One of his early stars was the ‘Hennessy’ winner Carruthers, beloved by many for his connection to his late breeder Lord Oaksey and a proper flag- bearer for Mark and Sara Bradstock’s small stable. A member of Kayf Tara’s second crop, Carruthers’ ten wins under rules also included the Reynoldstown Novices’ Chase and Leamington Novices’ Hurdle.

It wasn’t until Planet Of Sound won the Guinness Gold Cup for owner- breeder Charles Lloyd-Baker at Punchestown in 2010 that Kayf Tara was represented by his first Grade 1 success, but the top-level winners have flowed since then. At the head of the honour board is the King George winner Thistlecrack, an exhilarating jumper in his prime and also a Grade 1 winner at Cheltenham, Aintree and Ascot. Bred by Robin and Scarlett Knipe, his dam Ardstown was the daughter of another Ascot Gold Cup winner in Ardross.

Another whose flamboyant style of running will live long in the memory is the David Young-bred Special Tiara, British- born but trained in Ireland by Henry de Bromhead and carrying the stars-and- stripes silks of his American owner Sally Rowley-Williams. His good days were many and the best of them came hand in hand with three Grade 1 triumphs, most notably the Queen Mother Champion Chase.

Tea For Two has his own footnote in history as the mount of Lizzie Kelly when she became the first woman to ride a Grade 1 winner over fences in Britain in the Kauto Star Novices’ Chase. The duo returned the following season to land the Grade 1 Betway Bowl at the Grand National meeting.

“There will be a void left in British National Hunt breeding by the retirement of Kayf Tara”

Identity Thief, Ballyandy, Blaklion and Edwulf are among Kayf Tara’s other top- level winners on a list which could well be enhanced in the near future by one of last season’s leading novice hurdlers and recent TBA award winner, the Overbury- bred Thyme Hill.

As Kayf Tara’s roll of honour grew in the last decade, so did the appreciation of his talents among National Hunt breeders and, crucially, that came in Ireland as well as Britain. It takes a special sire to be able to entice Irish breeders to send their mares across the water when they have such a range of choice among the leading jump sires in their home country.

Recognition generally comes late to National Hunt stallions, an understandable byproduct of their slower-maturing offspring.
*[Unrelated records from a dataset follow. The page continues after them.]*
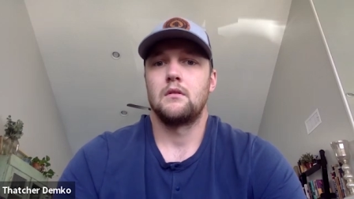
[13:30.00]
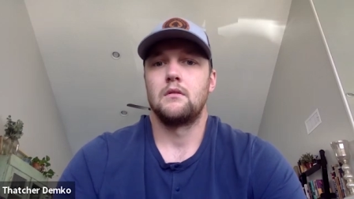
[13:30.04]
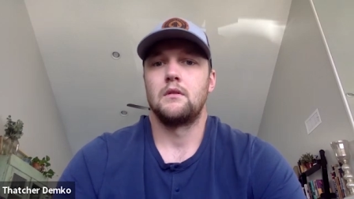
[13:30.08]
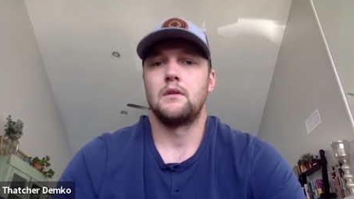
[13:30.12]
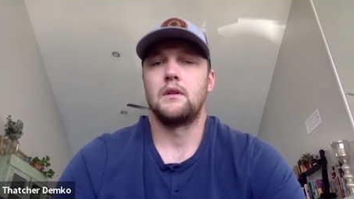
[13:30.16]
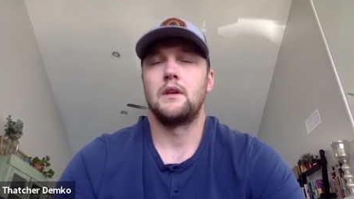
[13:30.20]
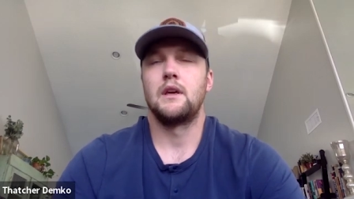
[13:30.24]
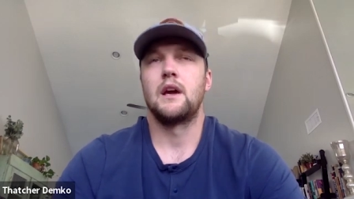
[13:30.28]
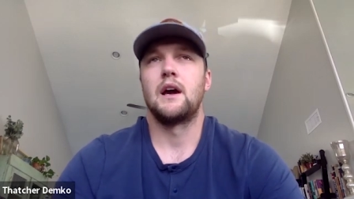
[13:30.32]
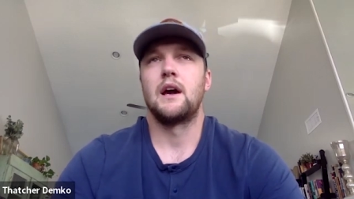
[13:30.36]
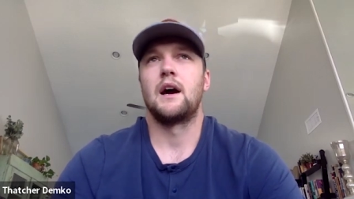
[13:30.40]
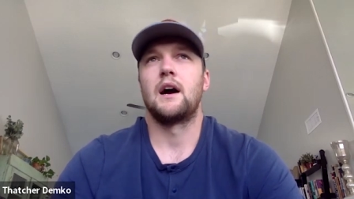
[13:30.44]

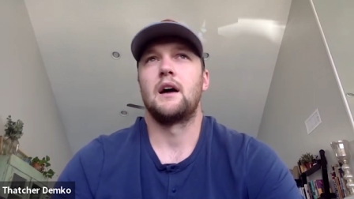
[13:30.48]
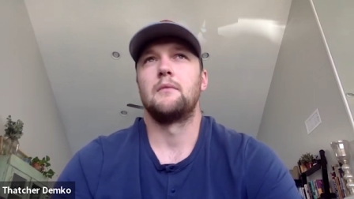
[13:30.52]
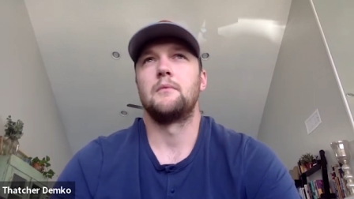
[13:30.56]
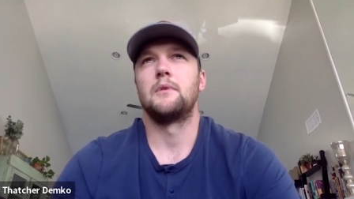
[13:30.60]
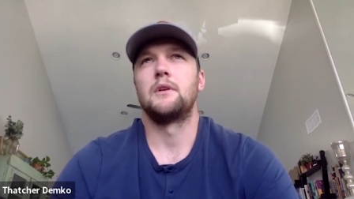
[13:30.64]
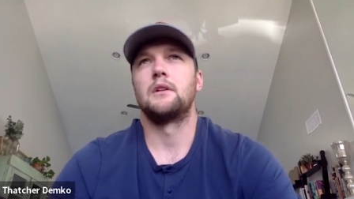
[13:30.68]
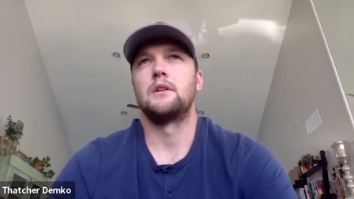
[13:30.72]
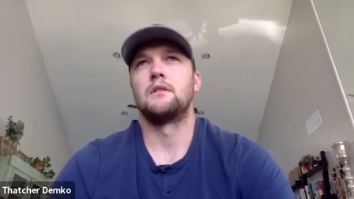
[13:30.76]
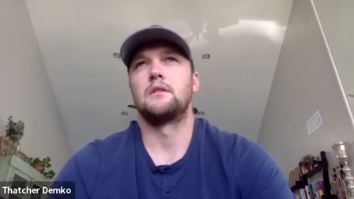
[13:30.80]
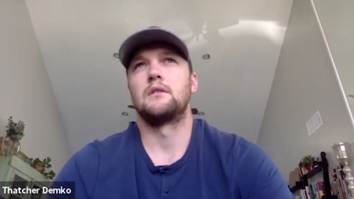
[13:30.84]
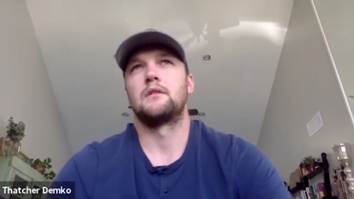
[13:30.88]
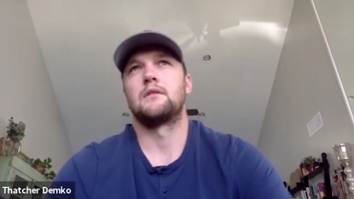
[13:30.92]
Yeah, I
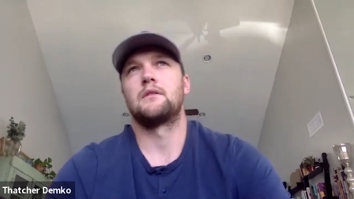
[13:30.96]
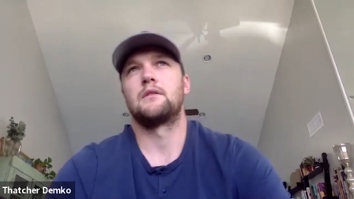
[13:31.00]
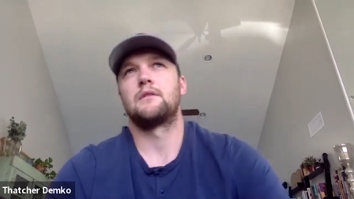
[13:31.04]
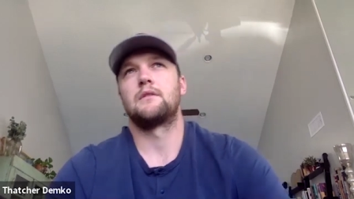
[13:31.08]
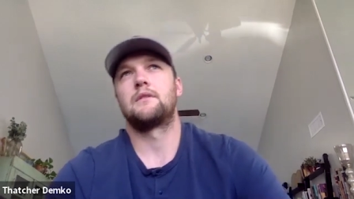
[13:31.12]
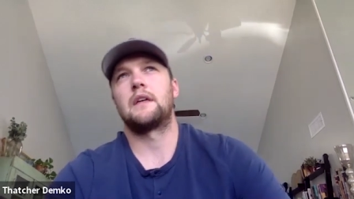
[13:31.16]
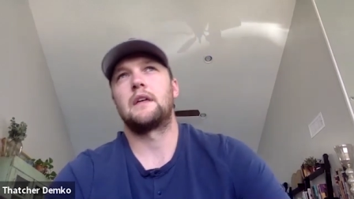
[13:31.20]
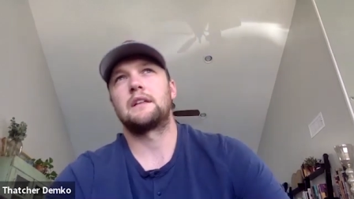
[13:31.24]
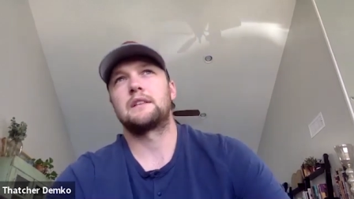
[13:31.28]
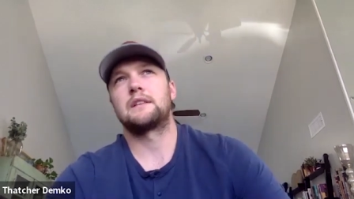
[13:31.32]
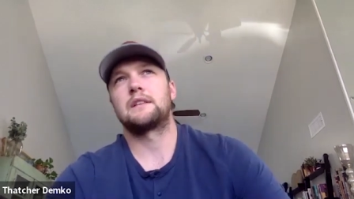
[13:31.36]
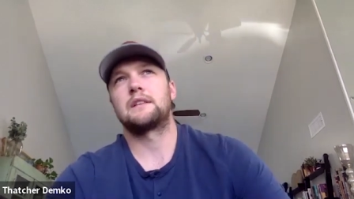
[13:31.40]
mean
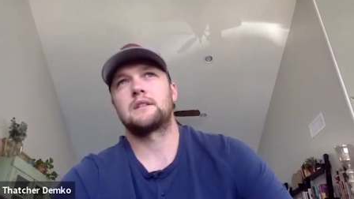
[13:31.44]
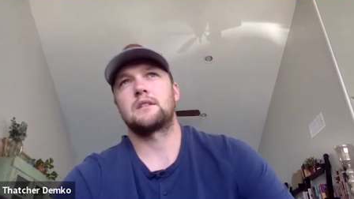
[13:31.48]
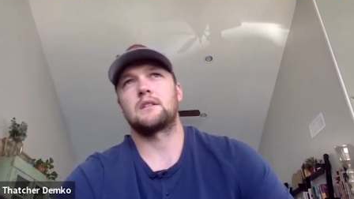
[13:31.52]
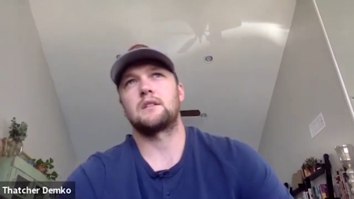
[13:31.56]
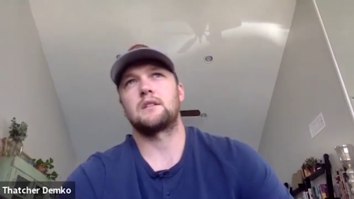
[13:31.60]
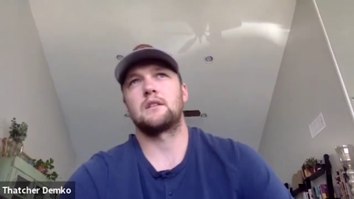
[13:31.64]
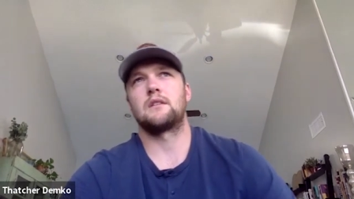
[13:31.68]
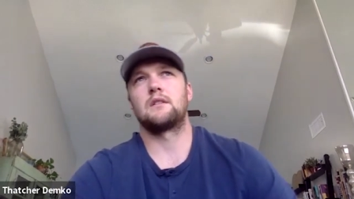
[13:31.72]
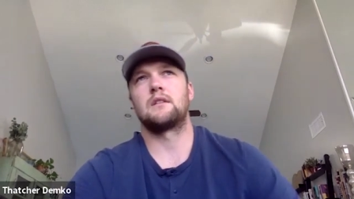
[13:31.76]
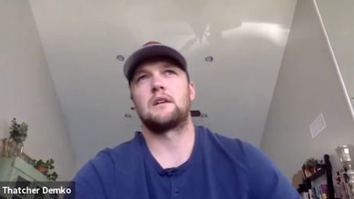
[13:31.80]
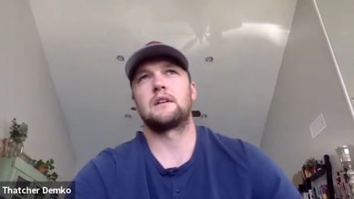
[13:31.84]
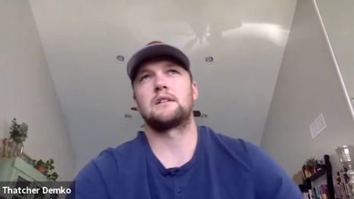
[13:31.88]
that's
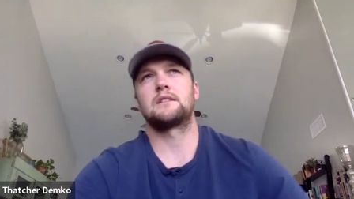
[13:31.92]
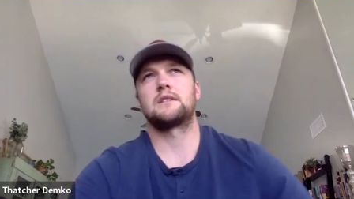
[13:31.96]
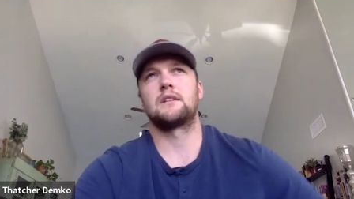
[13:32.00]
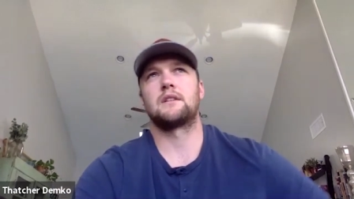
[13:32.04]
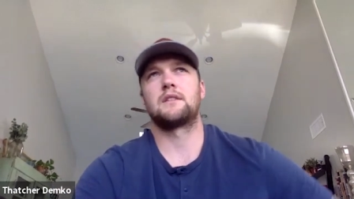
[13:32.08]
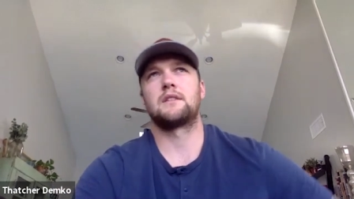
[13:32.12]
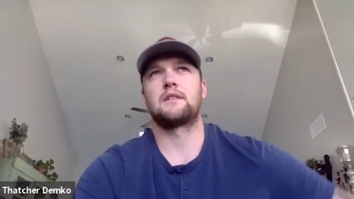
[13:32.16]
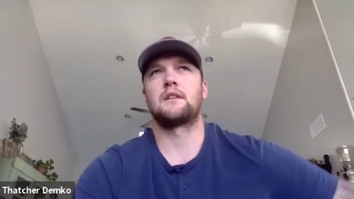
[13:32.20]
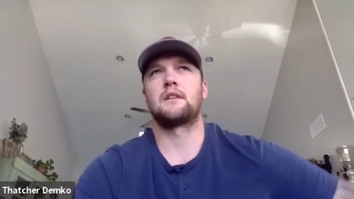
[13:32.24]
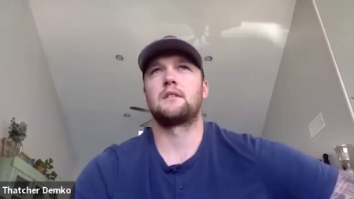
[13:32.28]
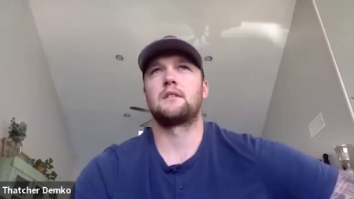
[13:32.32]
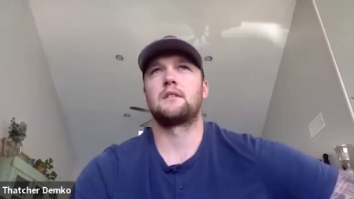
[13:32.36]
that's a
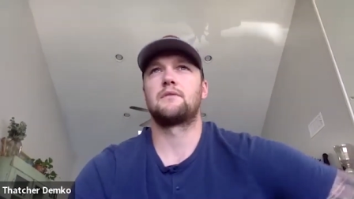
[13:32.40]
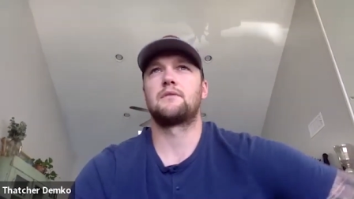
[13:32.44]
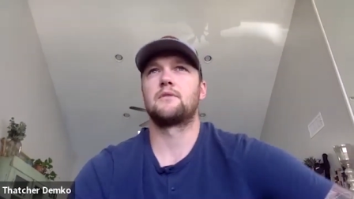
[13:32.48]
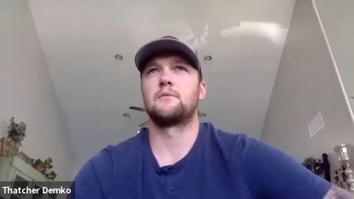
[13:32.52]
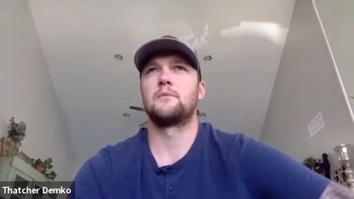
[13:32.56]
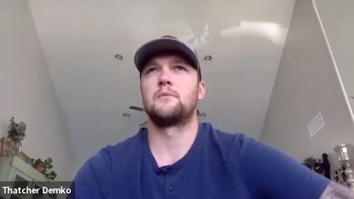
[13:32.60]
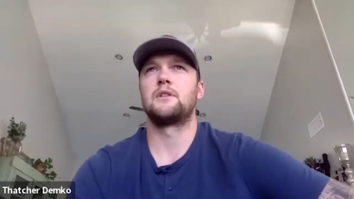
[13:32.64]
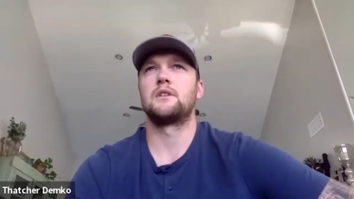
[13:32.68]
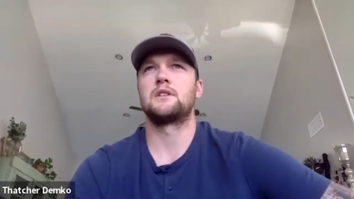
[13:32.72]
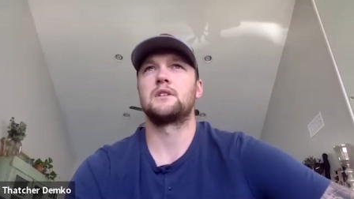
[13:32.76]
thing for me,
Kayf Tara’s enduring presence at stud at least allowed breeders to patronise him fully once his prowess was realised, and that will in turn ensure that his influence in National Hunt racing is felt for some years to come.
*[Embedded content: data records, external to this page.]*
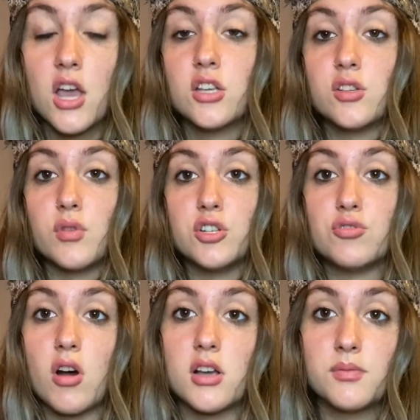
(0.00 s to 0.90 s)
so it
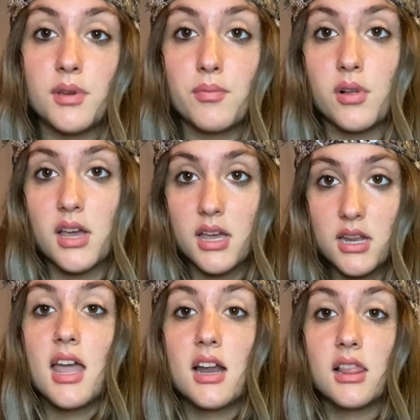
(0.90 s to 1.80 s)
draws people
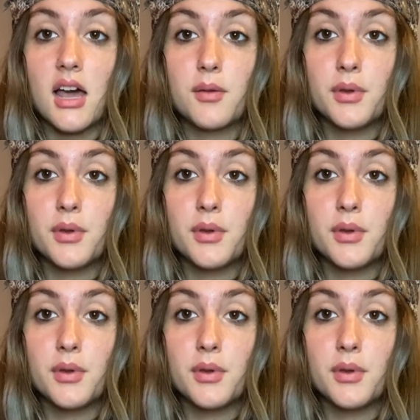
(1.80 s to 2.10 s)
in, and a lot of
At last month’s TBA National Hunt Awards, he scooped the Whitbread Silver Salver for the leading active British-based National Hunt sire for the ninth year in a row and, for the sixth consecutive year, won the Horse & Hound Cup for the highest number of individual chase winners in 2019/20 among the active stallions in Britain.

The key word in both of those award categories is ‘active’ and the baton will now be passed to one of his counterparts to step into the breach. No matter which of the younger British National Hunt stallions steps forward to claim those accolades, there will be a void left in British National Hunt breeding by the retirement of Kayf Tara, and it is a large one to fill.